PROBLEM DETAILS:
Everything except the pictures should be printed exactly as it appears in the records.

** Opening DATA SUPPLIED block **

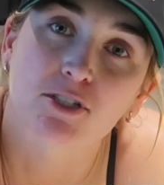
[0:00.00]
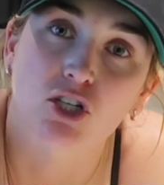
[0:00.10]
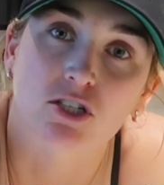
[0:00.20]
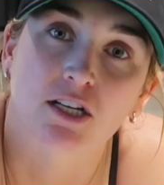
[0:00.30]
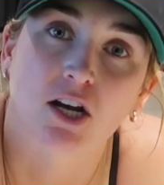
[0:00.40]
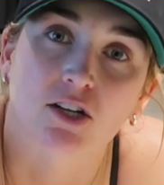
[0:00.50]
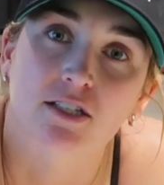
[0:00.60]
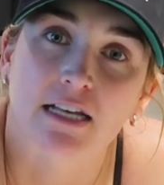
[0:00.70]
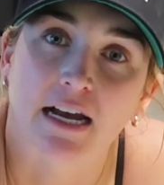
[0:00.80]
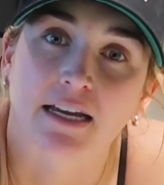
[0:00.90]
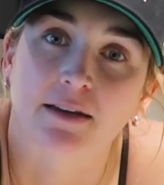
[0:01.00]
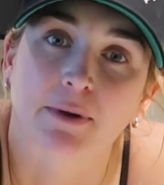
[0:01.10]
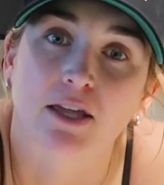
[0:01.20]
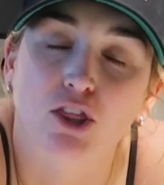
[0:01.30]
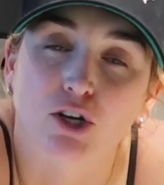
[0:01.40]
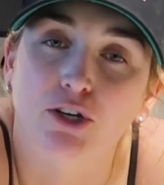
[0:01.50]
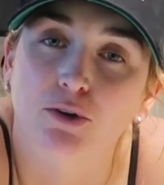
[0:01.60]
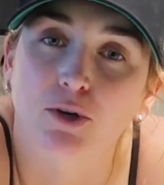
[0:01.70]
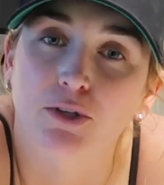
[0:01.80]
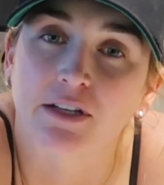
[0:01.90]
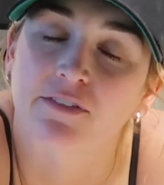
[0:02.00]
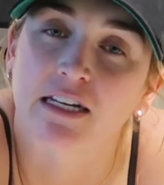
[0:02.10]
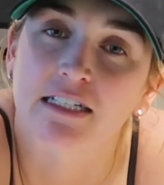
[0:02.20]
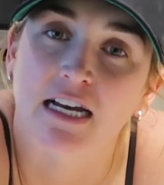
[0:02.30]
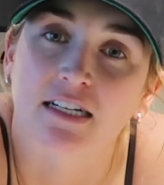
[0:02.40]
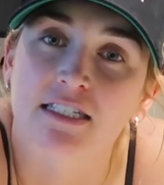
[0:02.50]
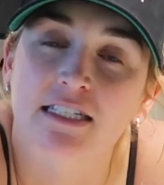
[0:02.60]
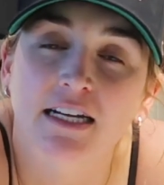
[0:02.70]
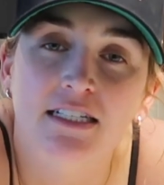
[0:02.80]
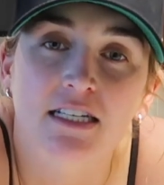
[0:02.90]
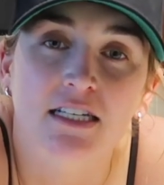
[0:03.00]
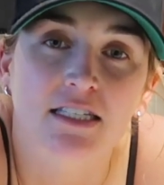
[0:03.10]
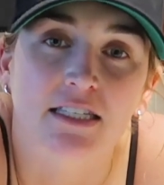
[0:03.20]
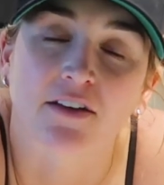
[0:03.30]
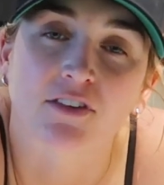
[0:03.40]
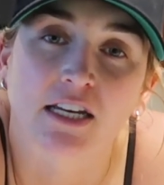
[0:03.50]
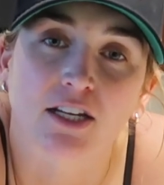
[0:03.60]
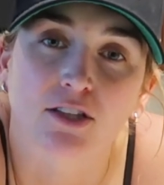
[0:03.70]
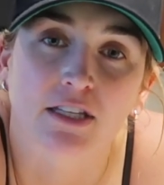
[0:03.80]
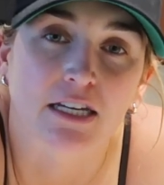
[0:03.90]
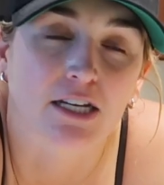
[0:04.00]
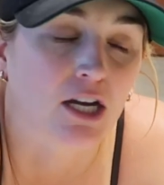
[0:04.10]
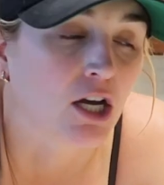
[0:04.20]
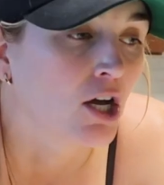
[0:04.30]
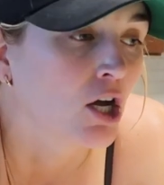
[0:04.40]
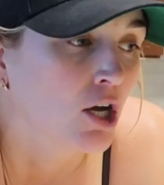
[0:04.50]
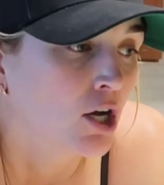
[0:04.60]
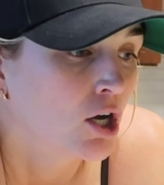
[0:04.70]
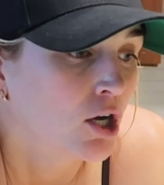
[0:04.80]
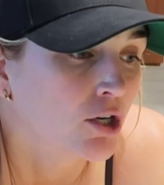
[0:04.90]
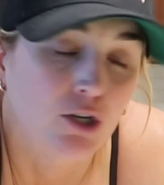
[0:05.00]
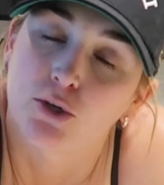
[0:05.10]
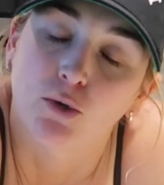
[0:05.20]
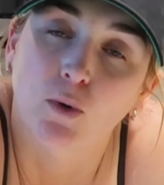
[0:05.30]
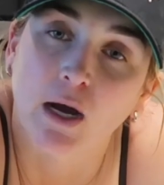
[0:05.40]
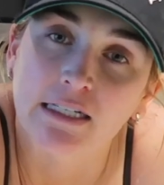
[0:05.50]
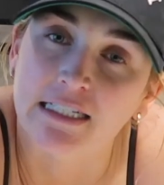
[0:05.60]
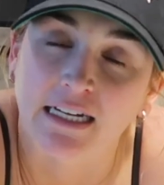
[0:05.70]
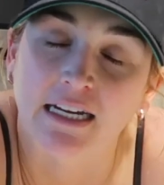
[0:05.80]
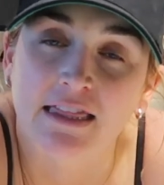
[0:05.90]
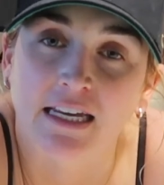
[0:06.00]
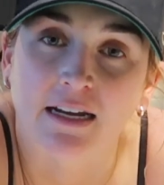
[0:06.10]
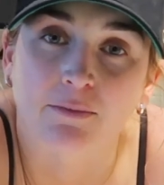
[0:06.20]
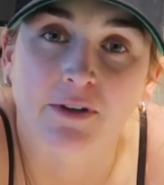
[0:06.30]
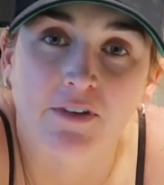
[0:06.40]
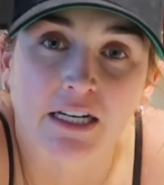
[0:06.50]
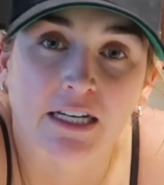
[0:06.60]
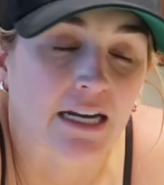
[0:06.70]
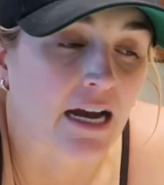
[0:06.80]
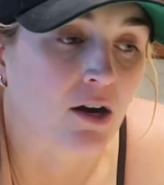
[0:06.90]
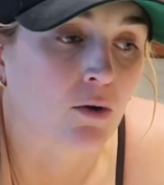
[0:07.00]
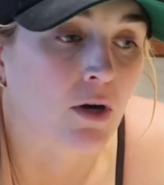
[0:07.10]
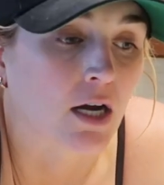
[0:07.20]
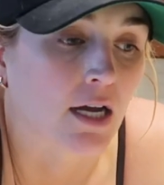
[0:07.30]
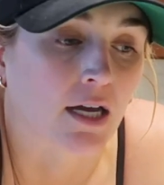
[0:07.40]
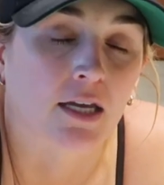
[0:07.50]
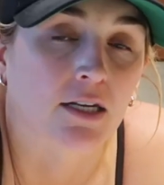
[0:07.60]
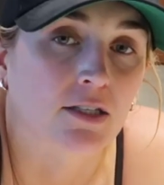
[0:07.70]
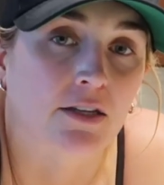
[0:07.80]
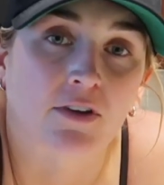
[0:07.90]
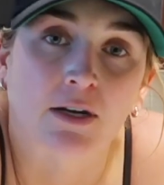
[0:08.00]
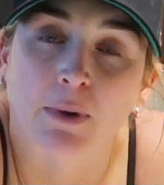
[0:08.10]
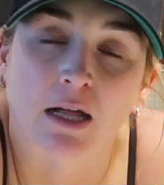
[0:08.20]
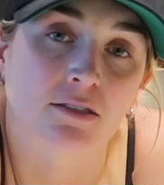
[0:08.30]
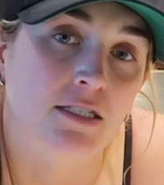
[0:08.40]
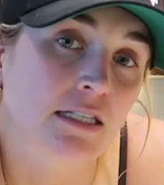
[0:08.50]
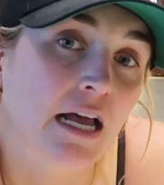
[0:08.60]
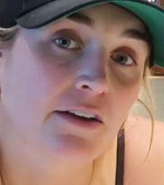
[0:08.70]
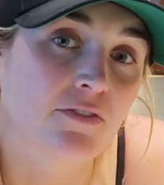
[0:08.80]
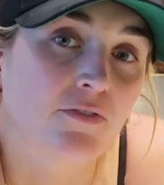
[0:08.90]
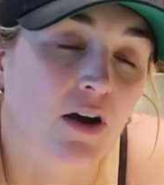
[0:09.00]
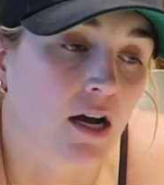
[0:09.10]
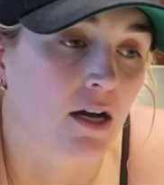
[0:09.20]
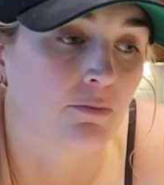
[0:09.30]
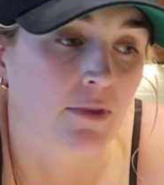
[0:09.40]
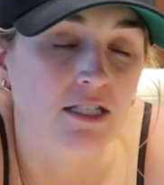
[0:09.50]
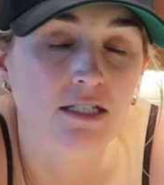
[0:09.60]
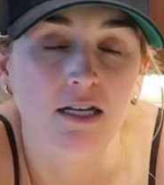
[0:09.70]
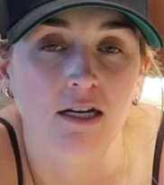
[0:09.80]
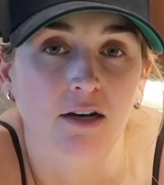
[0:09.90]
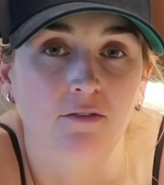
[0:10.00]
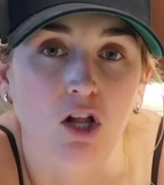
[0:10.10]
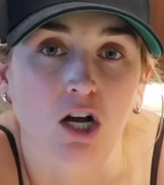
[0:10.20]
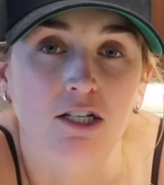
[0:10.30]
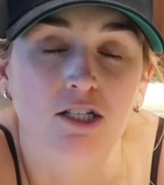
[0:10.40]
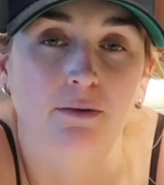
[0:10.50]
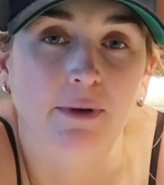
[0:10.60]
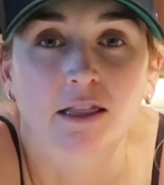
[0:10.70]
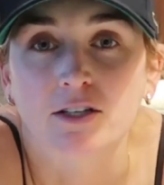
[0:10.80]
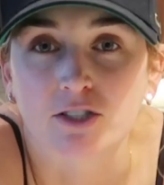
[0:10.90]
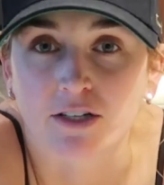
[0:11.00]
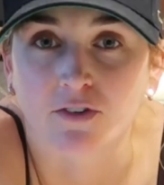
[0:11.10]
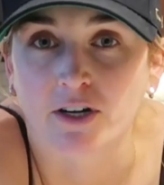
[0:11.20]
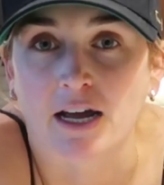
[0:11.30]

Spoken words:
Chelsea Collins. I am a 30-year-old living in Dallas, Texas, navigating the new decade that I'm living in now and living a balanced life. This vlog is going to be a little different.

** Closing DATA SUPPLIED block **

RESPONSE AREA:
[0:00.00]
[0:00.10]
[0:00.20]
[0:00.30]
[0:00.40]
[0:00.50]
[0:00.60]
[0:00.70]
[0:00.80]
[0:00.90]
[0:01.00]
[0:01.10]
[0:01.20]
[0:01.30]
[0:01.40]
[0:01.50]
[0:01.60]
[0:01.70]
[0:01.80]
[0:01.90]
[0:02.00]
[0:02.10]
[0:02.20]
[0:02.30]
[0:02.40]
[0:02.50]
[0:02.60]
[0:02.70]
[0:02.80]
[0:02.90]
[0:03.00]
[0:03.10]
[0:03.20]
[0:03.30]
[0:03.40]
[0:03.50]
[0:03.60]
[0:03.70]
[0:03.80]
[0:03.90]
[0:04.00]
[0:04.10]
[0:04.20]
[0:04.30]
[0:04.40]
[0:04.50]
[0:04.60]
[0:04.70]
[0:04.80]
[0:04.90]
[0:05.00]
[0:05.10]
[0:05.20]
[0:05.30]
[0:05.40]
[0:05.50]
[0:05.60]
[0:05.70]
[0:05.80]
[0:05.90]
[0:06.00]
[0:06.10]
[0:06.20]
[0:06.30]
[0:06.40]
[0:06.50]
[0:06.60]
[0:06.70]
[0:06.80]
[0:06.90]
[0:07.00]
[0:07.10]
[0:07.20]
[0:07.30]
[0:07.40]
[0:07.50]
[0:07.60]
[0:07.70]
[0:07.80]
[0:07.90]
[0:08.00]
[0:08.10]
[0:08.20]
[0:08.30]
[0:08.40]
[0:08.50]
[0:08.60]
[0:08.70]
[0:08.80]
[0:08.90]
[0:09.00]
[0:09.10]
[0:09.20]
[0:09.30]
[0:09.40]
[0:09.50]
[0:09.60]
[0:09.70]
[0:09.80]
[0:09.90]
[0:10.00]
[0:10.10]
[0:10.20]
[0:10.30]
[0:10.40]
[0:10.50]
[0:10.60]
[0:10.70]
[0:10.80]
[0:10.90]
[0:11.00]
[0:11.10]
[0:11.20]
[0:11.30]

Spoken words:
Chelsea Collins. I am a 30-year-old living in Dallas, Texas, navigating the new decade that I'm living in now and living a balanced life. This vlog is going to be a little different.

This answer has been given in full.